The United Methodist Church recently decided to reverse its ban on LGBTQ clergy.
As someone who served in the UMC for 17 years, nearly a decade of those in one of the 100 largest churches in the country—it's about damn time!
Traveling this country and engaging thousands of Christians every month, I encounter local faith communities both inside and outside the United Methodist Church, who claim to be LGBTQ-affirming or LGBTQ-inclusive but who want to do so with all sorts of caveats or conditions in place. They aspire to see themselves as open to diversity in areas of sexuality but with barriers that make those aspirations disingenuous at best.
If LGBTQ human beings aren't able to fully engage in the life of your community, you aren't affirming or inclusive or hospitable or loving to them, regardless of how you label yourself. Withholding aspects of community as a penalty or incentive, tells people they are not yet suitable for full participation, that they are currently unworthy—that they must be changed or fixed or "made right with God," in order to find themselves suitable.
This is spiritual segregation: to claim equality with LGBTQ human beings while not allowing them access to the totality of the community that others have as their default.
In my last UMC church, our "official stance" was that we loved and welcomed people who identified as LGBTQ, but that they could not preach, could not be married,
could not serve as leaders, could not be on ministry teams—unless of course they concealed their identities and orientations (even if such things were common
knowledge.) It was a cruel game we played and asked LGBTQ people to play
along with. As a minister who questioned this, I was told by my then pastor to tell such people in my care, that being gay, lesbian, bisexual, or transgender was (in his words) "not God's best for them."
I couldn't do that. I don't believe that. I believe people being able to be the most authentic version of themselves is God’s best for them.
I don't believe exclusion of LGBTQ human beings is ever going to be
God's best for them. I believe treating them with dignity and respect, is.
Community that is selectively available or that causes people to deny essential and immutable parts of themselves in order to participate, isn't authentic community it's conditional community—it is relationship with an agenda, love with stipulations, God with fine print, upfront welcome with a bait-and-switch coming.
If LGBTQ people aren't allowed to marry the person they love, or to share their gifts on ministry teams, or to preach from the pulpit, or to volunteer out of places of passion, or if they are asked explicitly or implicitly to hide themselves in order to do any of the above—your community isn't inclusive yet.
The UMC finally cut to the heart of the matter in a way that all religious entities, local communities, and professed Christians should. As we see a rising religious minority attacking people for their gender identity and sexual orientation, the rest of us need to make it clear:
Either you believe LGBTQ are made by God and fully indwelled with beauty and dignity as-is—or you don't.

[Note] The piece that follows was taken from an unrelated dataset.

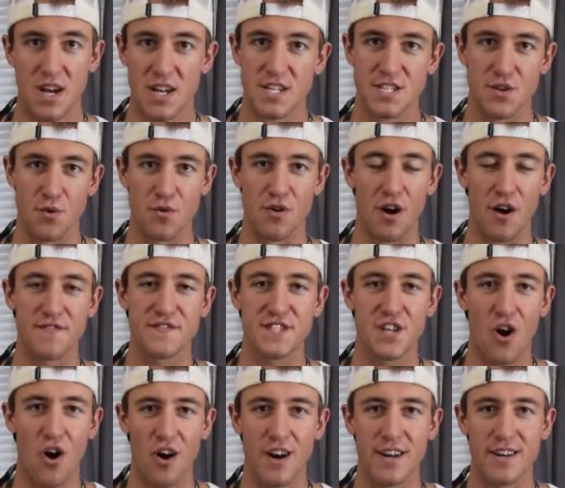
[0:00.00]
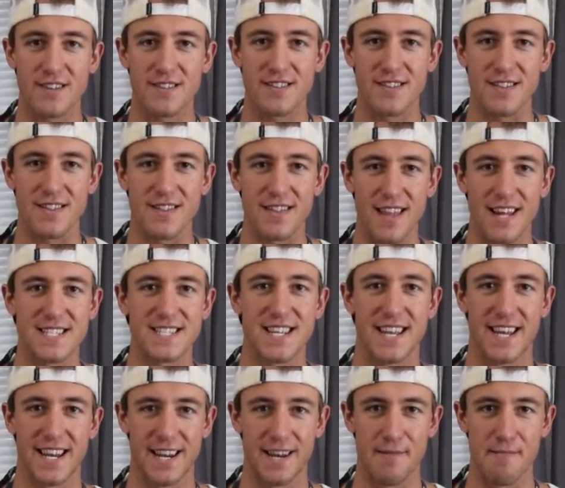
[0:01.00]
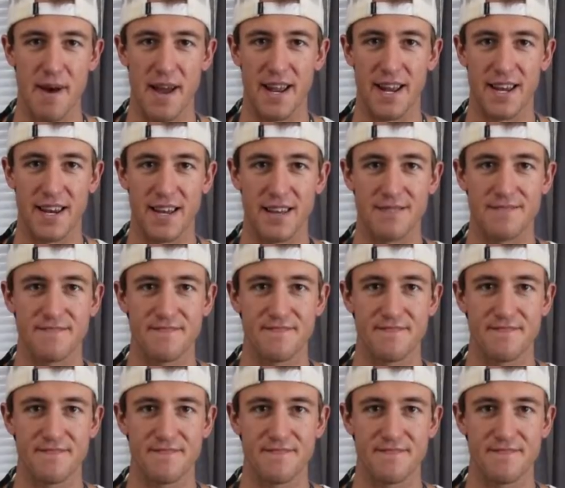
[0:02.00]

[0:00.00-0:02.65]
So enough talking, let's get into making it.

Either you value their contributions and talents and intellects and stories to allow them to share such things—or you don't.
Either you declare their worth by inviting them fully into your community—or you refuse to.
Either you believe gender identity and sexuality aren't moral flaws—or you believe they are.
Choose which of these is true for you, and get on to living that out.
Love isn't limited inclusion or half-hearted affirmation, it's full participation.
That's fabulous news John!! Congratulations!!! I am definitely going to share this post. I live in Anderson, Indiana. Headquarters of the Church of God and Anderson University where a fierce battle is being waged over this very subject and the entire community is deeply divided.
I am SO happy for you, your Church, all the Methodist Church communities, but most importantly the LGBTQ Christians who can practice their faith openly at last.
Please pray for our city and Churches as we fight for inclusion and LGBTQ rights. I believe it will happen eventually but in the meantime it's still a version of "Don't ask, don't tell." 💔😢
Thanks as always for your wonderful work and beautiful words. Your divine inspiration helps keep me going in these dark, troubled times. Much love. ❤️🙏🏻❤️
As a United Methodist, I agree with you. The church kicked the can down the road for decades, trying to prevent the split that was inevitable. Now that the split is finished, they were able, finally, at General Conference, to affirm what we always claimed: Open hearts, open minds, open doors.